County considers new building projectCarlton County commissioners and department heads, meeting as the Committee of the Whole on Tuesday, got their first look at a proposed government building to house the offices of the Soil and Water Conservation District, the University of Minnesota Extension Service and Twin Lakes Township.
By: Wendy Johnson, Pine Journal
Carlton County commissioners and department heads, meeting as the Committee of the Whole on Tuesday, got their first look at a proposed government building to house the offices of the Soil and Water Conservation District (SWCD), the University of Minnesota Extension Service and Twin Lakes Township.
County Economic Development Director Pat Oman explained that the building would be owned by Carlton County and utilized by the three entities.
By way of background, Oman said the Carlton County Board approved a proposal last November to fund $1,500 in planning money for a committee, comprised of Oman, representatives of the various stakeholders, and the engineering firm of Short Elliott Hendrickson to determine costs of a building to house the three governmental entities.
One of the first tasks addressed by the group, said Oman, was a needs assessment of the SWCD, the Extension Service and Twin Lakes Township.
He said the group found the office of the local Extension Service, currently located in the Carlton Civic Center, is not handicapped accessible and lacks the quality of space necessary to adequately do business.
He said the SWCD, which also operates in leased space in the city of Carlton, also lacks the quality of space necessary, and Twin Lakes Township, which meets in the Carlton Fire Hall, is lacking office space, storage space and voting space.
Oman said the committee considered a number of existing office spaces for one or all of the governmental entities, including buildings at 317 Chestnut Ave. in Carlton (owned by Paul Vernon), 1634 Highway 210 in Carlton (owned by Ulland Brothers), 199 Chestnut Ave. in Carlton (former home of Carlton County Abstract), and 30 10th St., Cloquet (owned by the county and formerly occupied by Carlton County Public Health).

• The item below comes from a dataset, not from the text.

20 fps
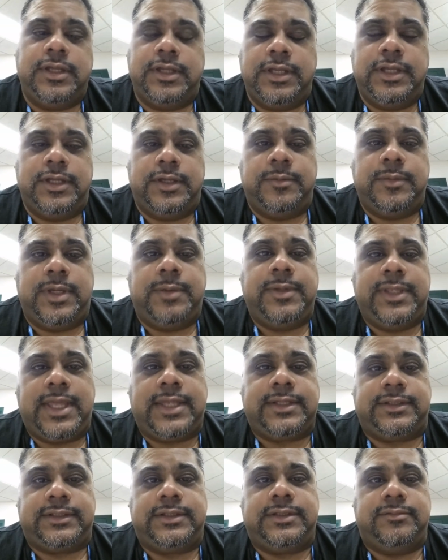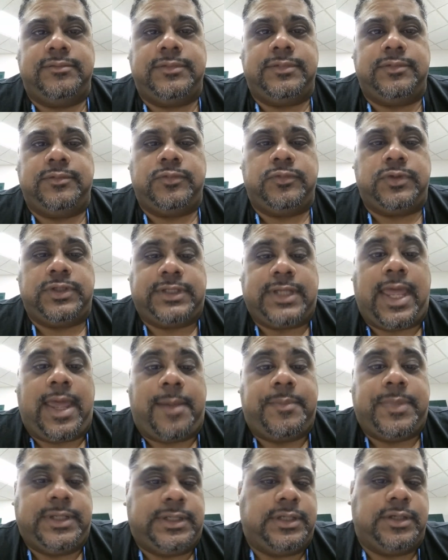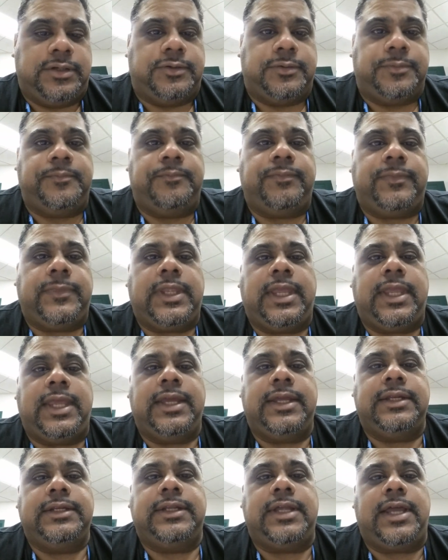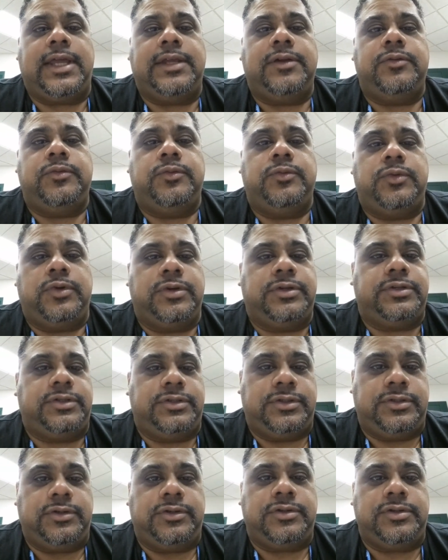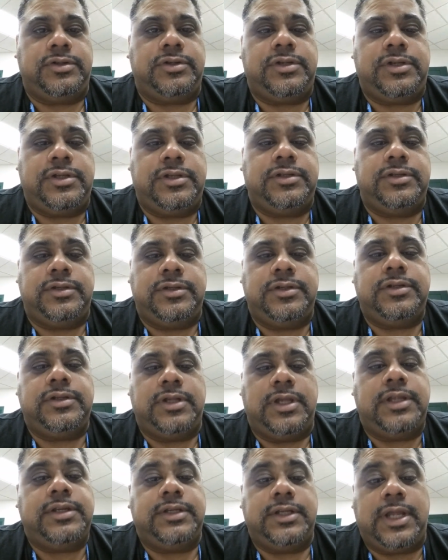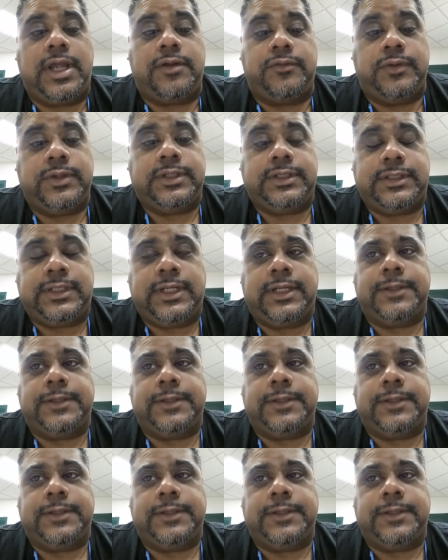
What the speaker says: that's what's happened here. And I worked and got reinstated.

Oman said while each of the buildings has various pros and cons, none was found to be entirely suitable to house all three entities, so the committee moved on to consider the merits of new construction within the county’s Highway 210 Land Development project adjacent to the current Carlton County Transportation Building. Oman said the committee came up with a plan for a 10,100-square-foot building with office, storage and meeting room space to accommodate all three agencies. Cost estimates for the project came in at roughly $1.4 million to slightly over $1.5 million.
Oman said possible funding mechanisms for the project could include a Small City Development Grant, which he admitted is “extremely competitive” at this time, various state funding mechanisms such as inclusion in a bonding bill, funding support from Twin Lakes Township, the United States Department of Agriculture grant/loan program and the county itself, through either current reserves or a taxpayer levy.

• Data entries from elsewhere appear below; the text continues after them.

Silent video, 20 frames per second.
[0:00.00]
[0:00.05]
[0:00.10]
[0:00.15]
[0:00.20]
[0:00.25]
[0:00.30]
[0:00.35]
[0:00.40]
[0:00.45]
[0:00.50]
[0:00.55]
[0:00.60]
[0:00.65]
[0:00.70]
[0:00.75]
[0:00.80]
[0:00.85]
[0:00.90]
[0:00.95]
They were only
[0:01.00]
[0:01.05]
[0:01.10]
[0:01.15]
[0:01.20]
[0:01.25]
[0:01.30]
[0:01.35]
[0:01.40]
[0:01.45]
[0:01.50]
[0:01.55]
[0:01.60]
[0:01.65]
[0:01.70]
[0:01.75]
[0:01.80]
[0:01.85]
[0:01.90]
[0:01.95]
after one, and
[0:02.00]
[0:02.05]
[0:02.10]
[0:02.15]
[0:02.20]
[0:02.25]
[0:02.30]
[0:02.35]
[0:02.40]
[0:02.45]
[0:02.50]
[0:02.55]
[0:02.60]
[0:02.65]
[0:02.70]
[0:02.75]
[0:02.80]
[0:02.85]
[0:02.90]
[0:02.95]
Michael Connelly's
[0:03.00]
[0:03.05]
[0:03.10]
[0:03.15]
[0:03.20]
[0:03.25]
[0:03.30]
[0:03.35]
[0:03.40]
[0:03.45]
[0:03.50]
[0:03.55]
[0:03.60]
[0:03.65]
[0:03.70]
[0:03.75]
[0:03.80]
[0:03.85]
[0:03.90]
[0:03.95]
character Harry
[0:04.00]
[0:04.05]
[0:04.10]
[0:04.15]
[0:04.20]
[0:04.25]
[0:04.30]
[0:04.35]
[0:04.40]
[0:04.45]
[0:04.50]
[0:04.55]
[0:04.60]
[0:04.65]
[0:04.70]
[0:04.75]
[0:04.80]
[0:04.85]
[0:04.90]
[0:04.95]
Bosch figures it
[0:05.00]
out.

Oman pointed out that the county is currently paying $3,150 a month in combined rent payments for office space to house the Extension Service and the SWCD, and he said he believes the county might actually reduce monthly payments by building a county-owned building to house them.
Oman went on to say the committee’s recommendation at this time is to move forward with the new construction concept.

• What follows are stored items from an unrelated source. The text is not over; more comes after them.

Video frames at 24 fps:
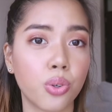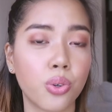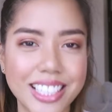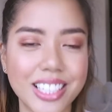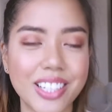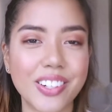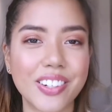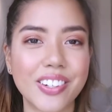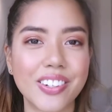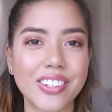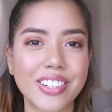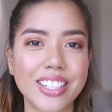
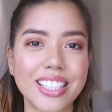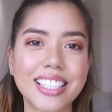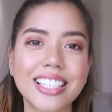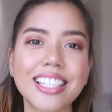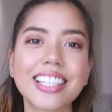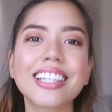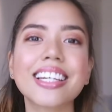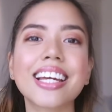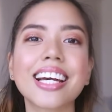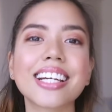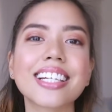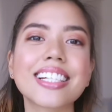So see
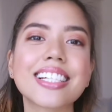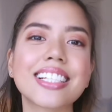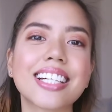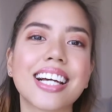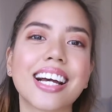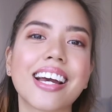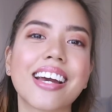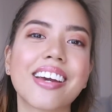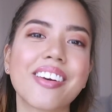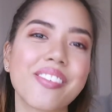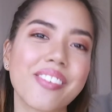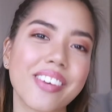you next
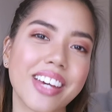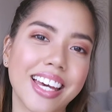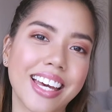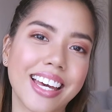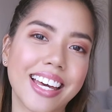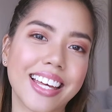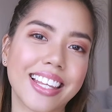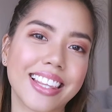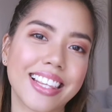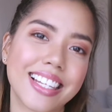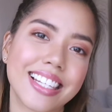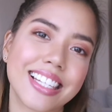time
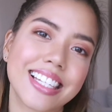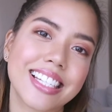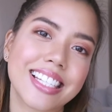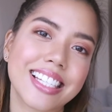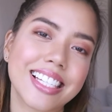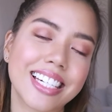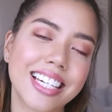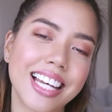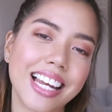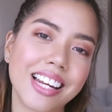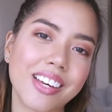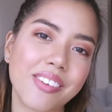and this is
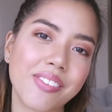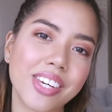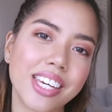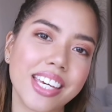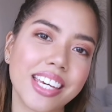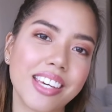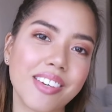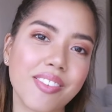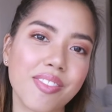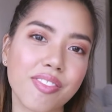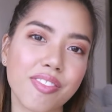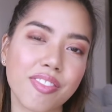
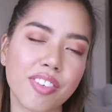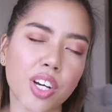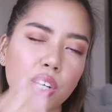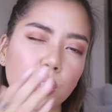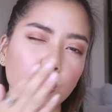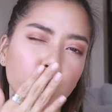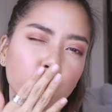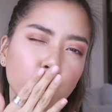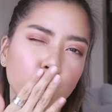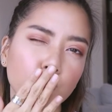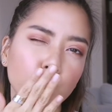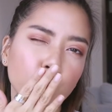Gelabeef.
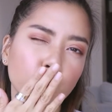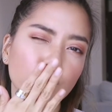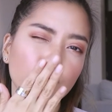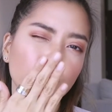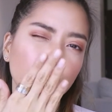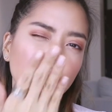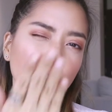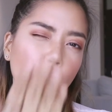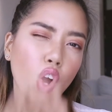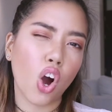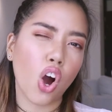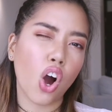
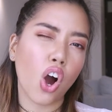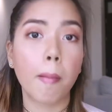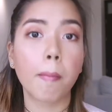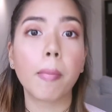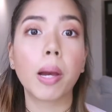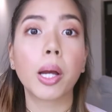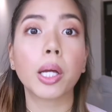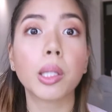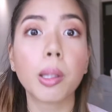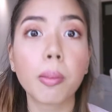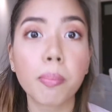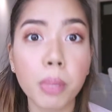
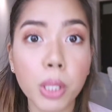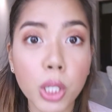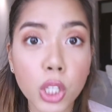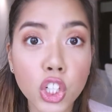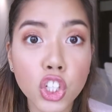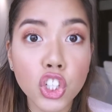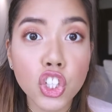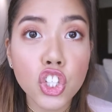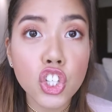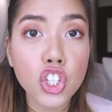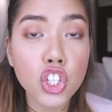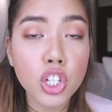May the
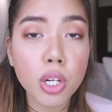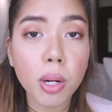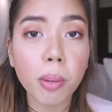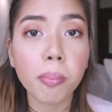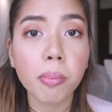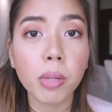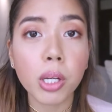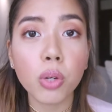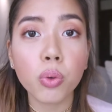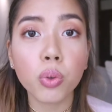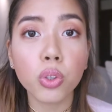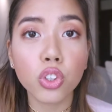peach
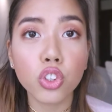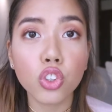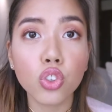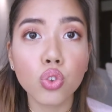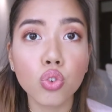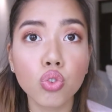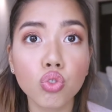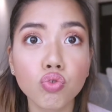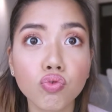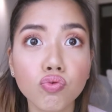be with you.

Twin Lakes Township Chair Diane Felde-Finke was present at Tuesday’s meeting and she said the township endorses the building project. She clarified that the concept has not yet gone before the full board, and added it would have to be presented to the constituency at its annual meeting next Tuesday before any determination is made regarding a financial contribution to the project.
Commissioner Dick Brenner offered a motion to recommend the committee continue to look into the building proposal with the caveat that no more county money be spent on it until more concrete funding information is secured. Members of the Committee unanimously endorsed it.
In related matters, Commissioner Tom Proulx urged the county to consider subleasing the vacant space it holds in Paul Vernon’s insurance company building (formerly occupied by the county’s probation department) until the lease is up, since it is costing the county over $2,000 a month. Commissioner Ted Pihlman urged the county take immediate action on initiating the sale of its former Public Health Building on 10th Street in Cloquet, suggesting the revenue from such a sale might provide additional funding for the proposed new building project.
Commissioner Marvin Bodie stated it is imperative that the county also determine what the operating costs of the new building would be before committing to it.